These are chat archives for ManageIQ/manageiq/performance

16th
Jan 2018
Joe Rafaniello
@jrafanie
Jan 16 2018 00:16
I need to run @NickLaMuro scripts but the num cpu call in a loop was growing on glibc malloc but not jemalloc
Or more high level, MiqWorker.status_update_all in a loop in rails console with a server and workers running in the background
Nick LaMuro
@NickLaMuro
Jan 16 2018 00:31
huh, interesting
Joe Rafaniello
@jrafanie
Jan 16 2018 00:36
That's why I'd love to see if these leaks you're seeing are sustained
Nick LaMuro
@NickLaMuro
Jan 16 2018 00:59
well, I killed most of the scripts I was running from over the weekend, but they were going strong when I did (I have the logs if you want me to PM you the details)
I also have a hotfix in place where I am removing the impact of the require from the MiqSystem.num_cpus running on three appliances at the moment
Joe Rafaniello
@jrafanie
Jan 16 2018 03:36
Ah, if that memorized require hotfix is the only change in effect, that should give us a better idea of it's impact over many hours. That should work.
Nick LaMuro
@NickLaMuro
Jan 16 2018 03:57
yeah. I also have one of the servers running with the 40.times { sync_workers } code in place
Beni Cherniavsky-Paskin
@cben
Jan 16 2018 11:57

load leaks, even on bare ruby (2.3.4p301 (2017-03-30 revision 58214) [x86_64-linux]):

touch empty.rb
ruby -e "1_000.times { 1_000.times { load './empty.rb' }; GC.start; STDOUT.write('.') }"

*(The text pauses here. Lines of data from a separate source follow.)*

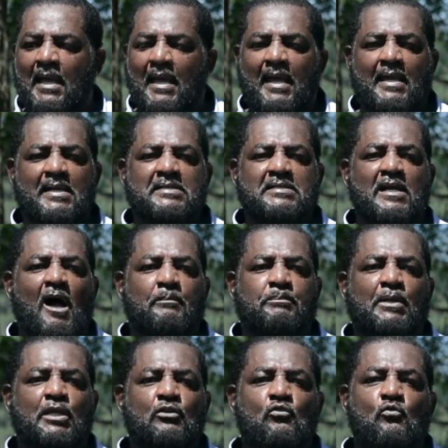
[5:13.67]
It is up
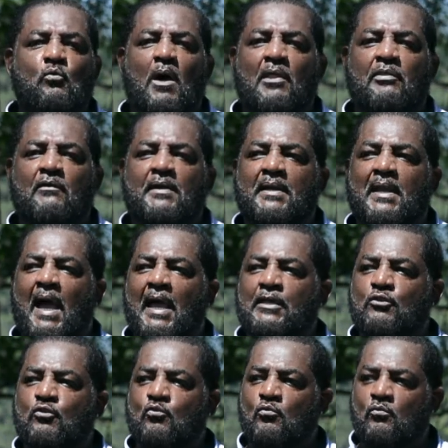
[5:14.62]
to you whether or
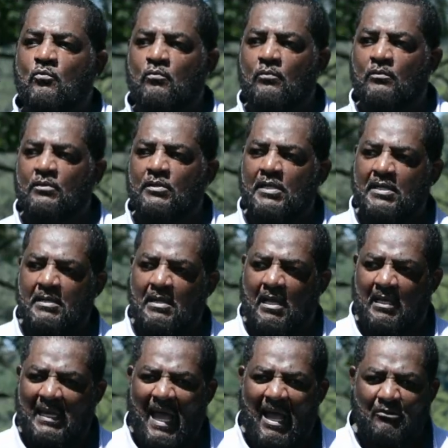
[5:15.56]
not you
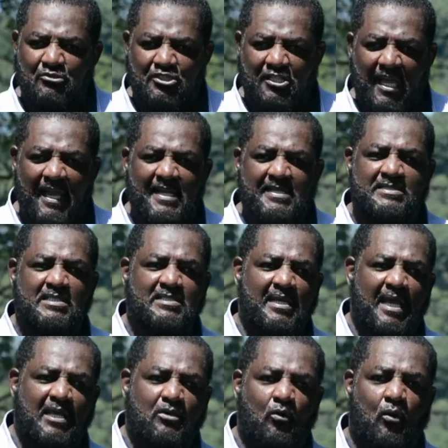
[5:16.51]
allow change to
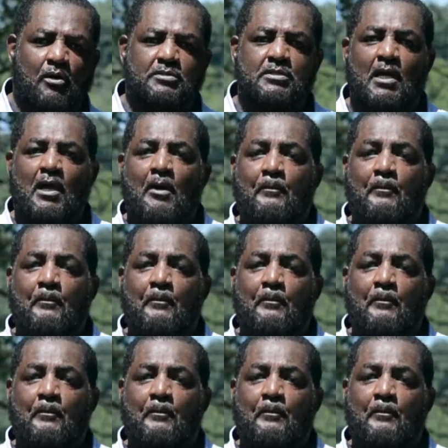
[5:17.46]
take course.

(run top, VIRT keeps growing)
require itself doesn't leak, even without GC.start:

ruby -e "1_000.times { 1_000.times { require './empty.rb' }; STDOUT.write('.') }"

However, same require loop in rails console leaks like crazy (0.4G -> 2.4G in one minute)!

also with GC.

$ bundle exec rails c
...
[1] pry(main)> 1_000.times { 1_000.times { require './empty.rb' }; GC.start; STDOUT.write('.') }

[require under rails c also feels way slower than bare ruby, but that's probably the load path, bootsnap would help, but that's off topic]

Joe Rafaniello
@jrafanie
Jan 16 2018 13:06
Can you try with newer rubies? Eliminate console and pry: require config/environment in your script and run your one line script with ruby
I'll try it later with malloc vs jemalloc
Does anyone know what objects in ObjectSpace.count_objects parsed code gets stored in, ie RubyVM Instruction sequences
It would also be interesting if the code manifested itself as a string duplicated several times
Beni Cherniavsky-Paskin
@cben
Jan 16 2018 13:24
2.4.1: same results (with pry). no time to play more now, will install 2.5 later.
Joe Rafaniello
@jrafanie
Jan 16 2018 16:00
@cben @NickLaMuro I tested ruby 2.3.6, 2.4.3 and 2.5.0 with and without rails loaded. Something crazy is definitely going on
Note, this is on osx, doing my appliance next

rails

ruby -e "require './config/environment'; puts Process.pid; 1_000.times { 1_000.times { require './empty.rb' }; GC.start; STDOUT.write('.') }"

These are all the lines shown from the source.